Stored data
=======

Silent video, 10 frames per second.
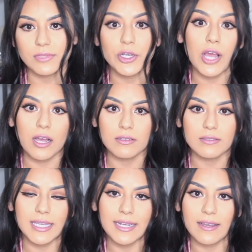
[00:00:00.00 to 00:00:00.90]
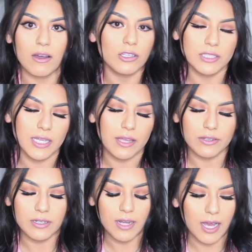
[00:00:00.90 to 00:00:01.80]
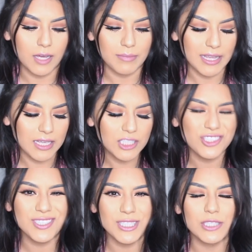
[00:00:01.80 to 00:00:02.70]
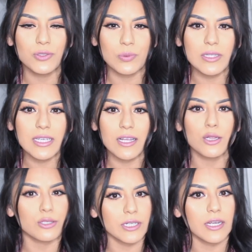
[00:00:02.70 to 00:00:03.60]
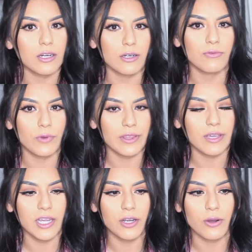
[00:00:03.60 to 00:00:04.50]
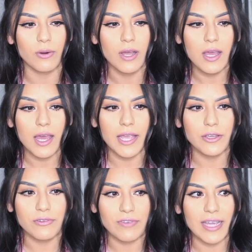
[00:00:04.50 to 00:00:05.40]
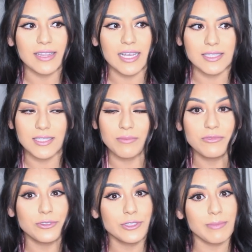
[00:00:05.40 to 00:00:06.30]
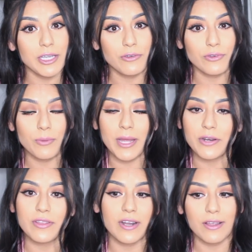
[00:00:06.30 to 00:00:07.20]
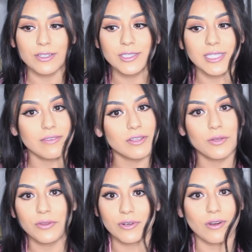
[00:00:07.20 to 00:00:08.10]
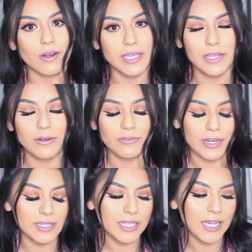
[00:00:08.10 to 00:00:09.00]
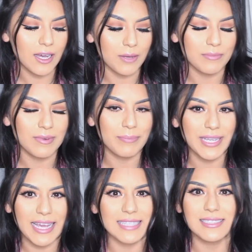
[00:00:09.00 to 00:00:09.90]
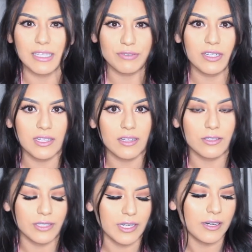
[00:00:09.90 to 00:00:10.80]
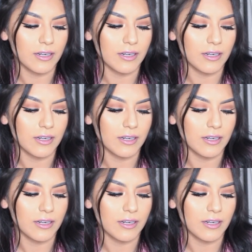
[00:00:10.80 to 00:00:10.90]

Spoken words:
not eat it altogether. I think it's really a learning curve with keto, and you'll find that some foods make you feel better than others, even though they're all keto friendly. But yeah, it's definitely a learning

=======

Could the entries above be printed again exactly, apart from the pictures?

**EXERCISE RESPONSE**
Silent video, 10 frames per second.
[00:00:00.00 to 00:00:00.90]
[00:00:00.90 to 00:00:01.80]
[00:00:01.80 to 00:00:02.70]
[00:00:02.70 to 00:00:03.60]
[00:00:03.60 to 00:00:04.50]
[00:00:04.50 to 00:00:05.40]
[00:00:05.40 to 00:00:06.30]
[00:00:06.30 to 00:00:07.20]
[00:00:07.20 to 00:00:08.10]
[00:00:08.10 to 00:00:09.00]
[00:00:09.00 to 00:00:09.90]
[00:00:09.90 to 00:00:10.80]
[00:00:10.80 to 00:00:10.90]

Spoken words:
not eat it altogether. I think it's really a learning curve with keto, and you'll find that some foods make you feel better than others, even though they're all keto friendly. But yeah, it's definitely a learning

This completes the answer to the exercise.